Automatisierung überall: Alles muss man selber machen!

Neulich, am Samstag Vormittag, an der Kasse eines großen skandinavischen Möbelhauses. Es ist sommerlich still, keiner guckt, auch nicht die Nachbarn. Der perfekte Zeitpunkt für eine neue Herausforderung: selbst kassieren. Kann ja nicht so schwer sein: einfach Badematte Örebrö und Gartenbankbauset Mykketykke an den Scanner halten und die EC-Karte in das Lesegerät einführen. Richtig herum auf Anhieb. Pörfökt. So könnte ich wohl locker jede Prüfung zur Einzelhandelskauffrau bestehen, ohne Weiterbildung. Oder? Von wegen. Zwei Stunden später stelle ich entsetzt fest, dass ich an alles gedacht habe. Nur nicht daran, meine Karte wieder mitzunehmen. Bei meiner hektischen Rückkehr hält mir die professionell ausgebildete Kassiererin einen ganzen Stapel davon hin. Und tröstet mütterlich: „Das geht allen Kunden so beim ersten Mal.“

Nächster Akt, noch immer in der Ferienzeit

Eine gewisse norddeutsche Hansestadt stellt seit einigen Jahren an jeder zweiten Straßenecke Leihräder zur Verfügung, was keine schlechte Idee ist. Schließlich ist meinem letzten Fahrrad an seinem Laternenparkplatz zuerst der Sattel abhanden gekommen und dann auch noch der Rest seiner Würde. Heute ist es endlich soweit, ich steige um auf Bike-to-go. Habe ich mir so gedacht. An einem Standbildschirm muss ich zahlreiche Fragen beantworten (Kontoverbindung? Sternzeichen sämtlicher Haustiere?), ehe mir ein „Gute Fahrt!“ entgegenleuchtet. In einem hämischen Grünton. Das Fahrradschloss sitzt noch immer fest, als müsste es die letzten Goldreserven von Fort Knox sichern. Erst ein Hotline-Anruf lüftet das Geheimnis: eine Geheimtastatur, nahezu unsichtbar am hinteren Rahmenteil untergebracht, zu betätigen vor Fahrtantritt, mit einem noch zu erfragenden Geheimcode.

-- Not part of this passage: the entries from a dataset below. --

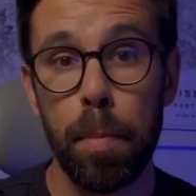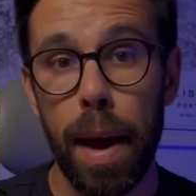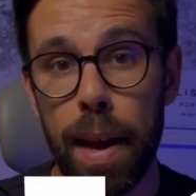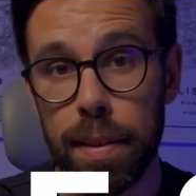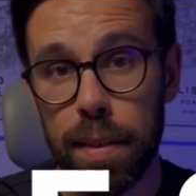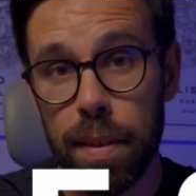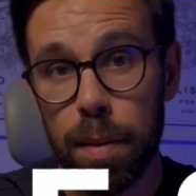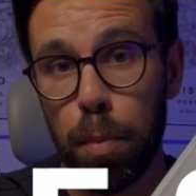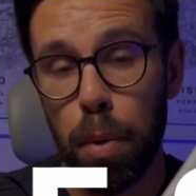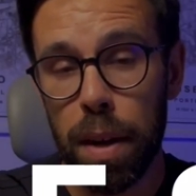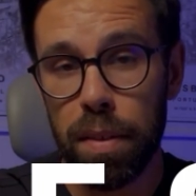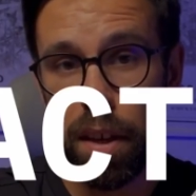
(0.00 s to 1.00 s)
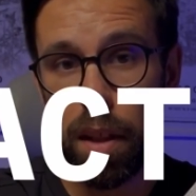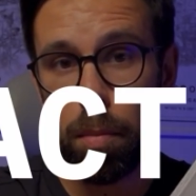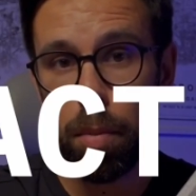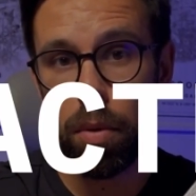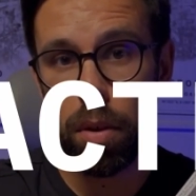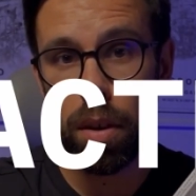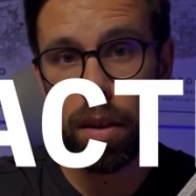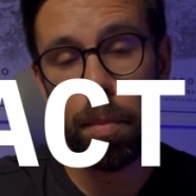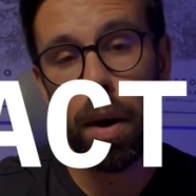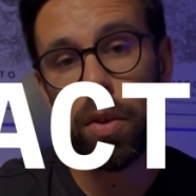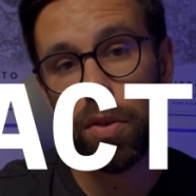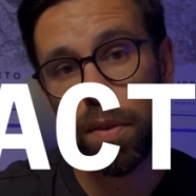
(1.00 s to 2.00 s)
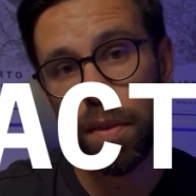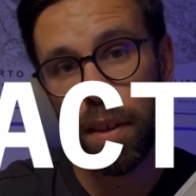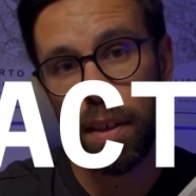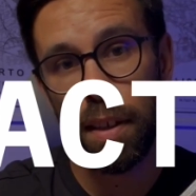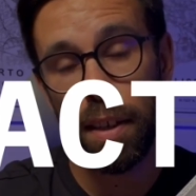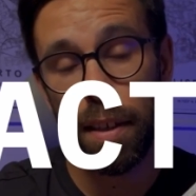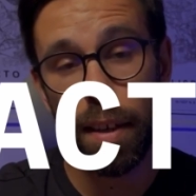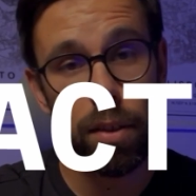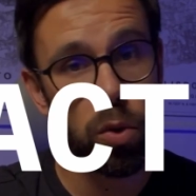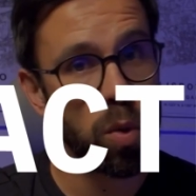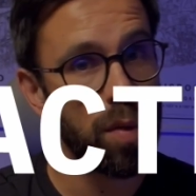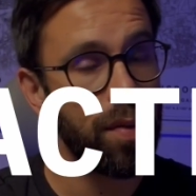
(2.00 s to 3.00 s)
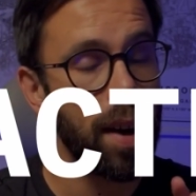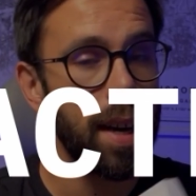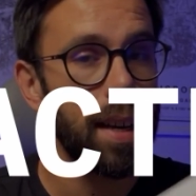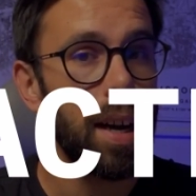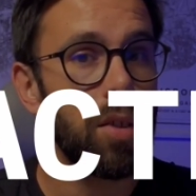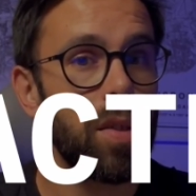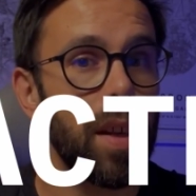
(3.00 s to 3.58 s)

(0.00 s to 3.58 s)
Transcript: best practical book about TDD that you'll find out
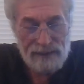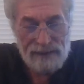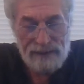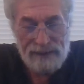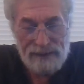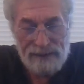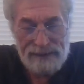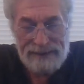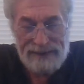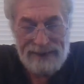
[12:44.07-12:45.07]

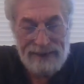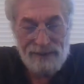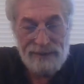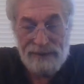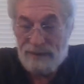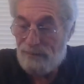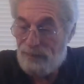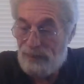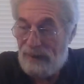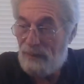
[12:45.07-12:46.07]
Now, the
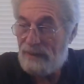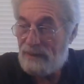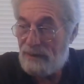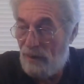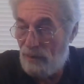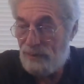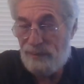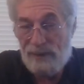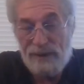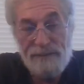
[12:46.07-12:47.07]
problem with
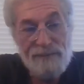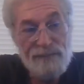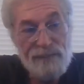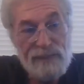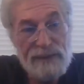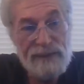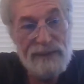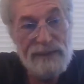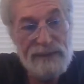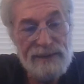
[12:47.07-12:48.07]
coltsfoot
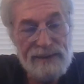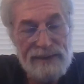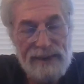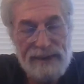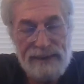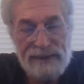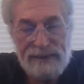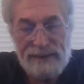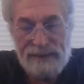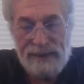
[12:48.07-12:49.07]
is that it
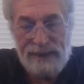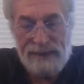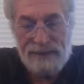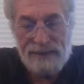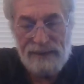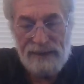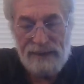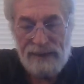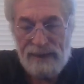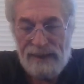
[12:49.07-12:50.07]
contains
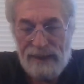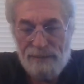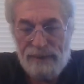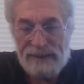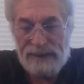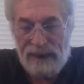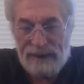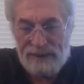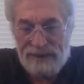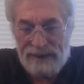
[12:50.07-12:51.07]

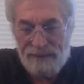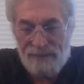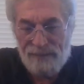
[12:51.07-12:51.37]
hepatotoxic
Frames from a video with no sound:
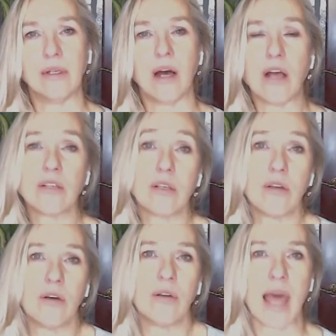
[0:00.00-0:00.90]
also
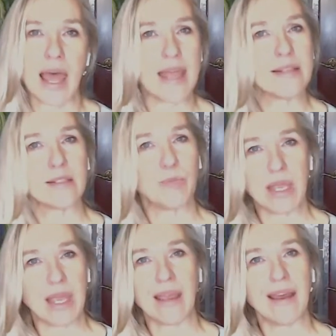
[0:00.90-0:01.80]
known as
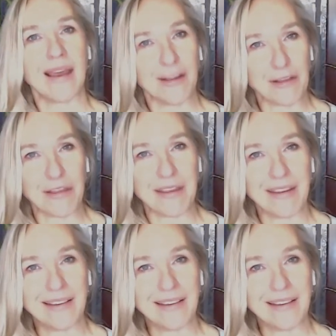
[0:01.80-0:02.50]
being healthy.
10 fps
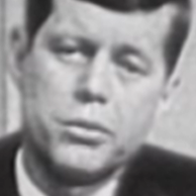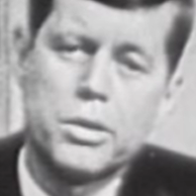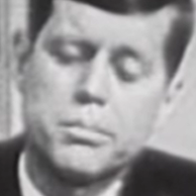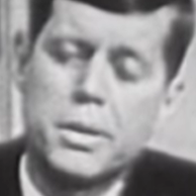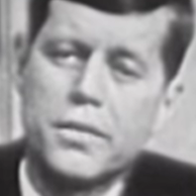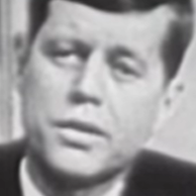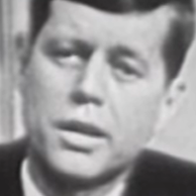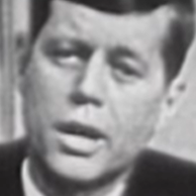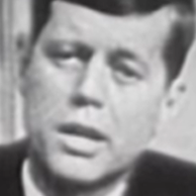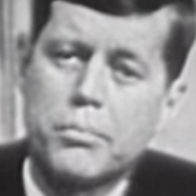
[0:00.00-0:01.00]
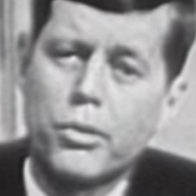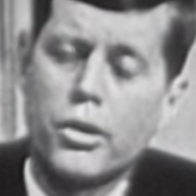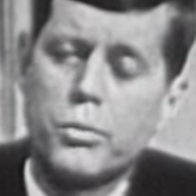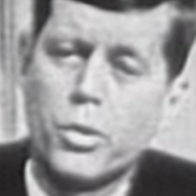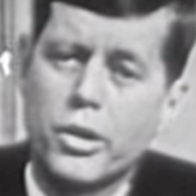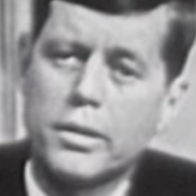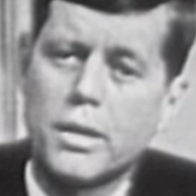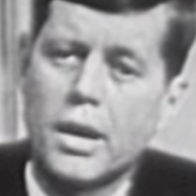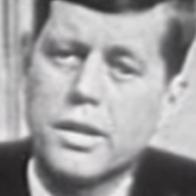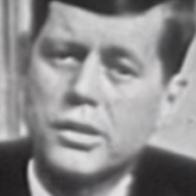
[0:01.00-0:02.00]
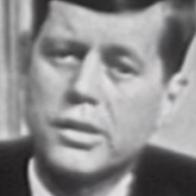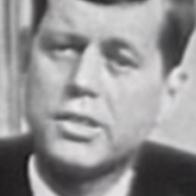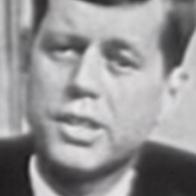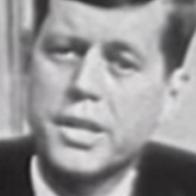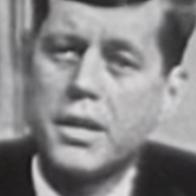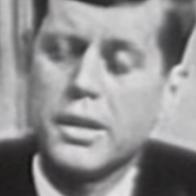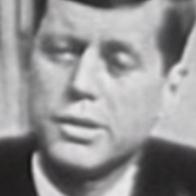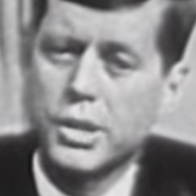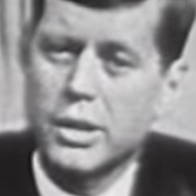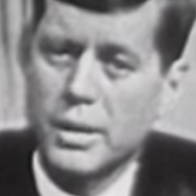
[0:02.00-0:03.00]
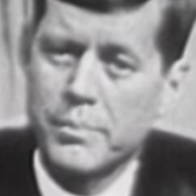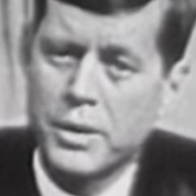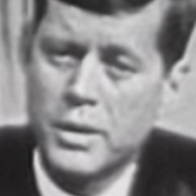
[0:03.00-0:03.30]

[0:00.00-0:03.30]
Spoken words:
It would have meant that an unemployed worker honestly seeking a job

Praktisch in fast jeder Großstadt: Leihräder ©reverent/pixabay.com

Praktisch in fast jeder Großstadt: Leihräder © pixabay.com

Alles so modern. Alles so praktisch. Und: Alles muss man selber machen!

Dabei fing alles ganz harmlos an, in den Siebzigern. Unsere Mütter fanden es noch cool, aus den aufgereihten Gurkengläsern im SB-Markt auszuwählen, statt dass Tante Emma persönlich im Riesenfass mit sauer Eingelegtem fischte. Und am Ende noch herumtratschte, dass man saure Gurken verlangt hätte, man sei doch nicht etwa…? Selber tanken förderte die Emanzipation, Bargeld rund um die Uhr machte das Leben leichter. Seither hat sich der Mensch vom Teilzeitverkäufer, Banker und Tankwart allerdings notgedrungen weiter qualifiziert: Zur Bodenstewardess, zum Zugfahrkartenverkäufer, zum Koch und Kellner.

Etwa in einer italienischen Restaurantkette mit einem Namen, der übersetzt so viel heißt wie „Mach mal langsam.“ Piano geht es aber höchstens, weil vor dem ersten Biss in die Nudel jede Menge eigene Arbeit steht: Pasta, Sauce und Sonderbeilagen zusammenstellen, am Tresen ordern, schließlich angespannt ein handtellergroßes Gerät anstarren, das aussieht wie ein Mini-Ufo. Plärrt und blinkt das Ufo, rast man wieder zum Tresen und holt eine Art Rohfassung des bestellten Gerichtes. Die Feinheiten muss, äh, darf wieder der Gast machen: würzen, ölen, Basilikumblätter von den Bäumchen auf dem Tisch zupfen. Buon appetito.

Automatisierung? Nix da selbst würzen muss man selbst ©pixabay.com

Bitte selbst würzen ©pixabay.com

Jede Wette: Da geht noch was. Nicht nur in der Gastronomie. Wie wäre es zum Beispiel mit Fly-yourself-Tickets, bei denen jeder Passagier mal auf ein paar Knöpfe drücken und „Roger!“ rufen darf? Personal Feiling, dem Nagelstudio mit Selbstbeteiligung? Oder „YouWrite “ – dem modernen Lifestylemagazin, in dem der Leser die gewünschten Artikel handschriftlich in großzügige Textboxen eingibt?

Ach so, gibt es ja schon. Nennt sich Blog. Da kann jeder schreiben, was er schon immer lesen wollte. Toll, diese modernen Zeiten.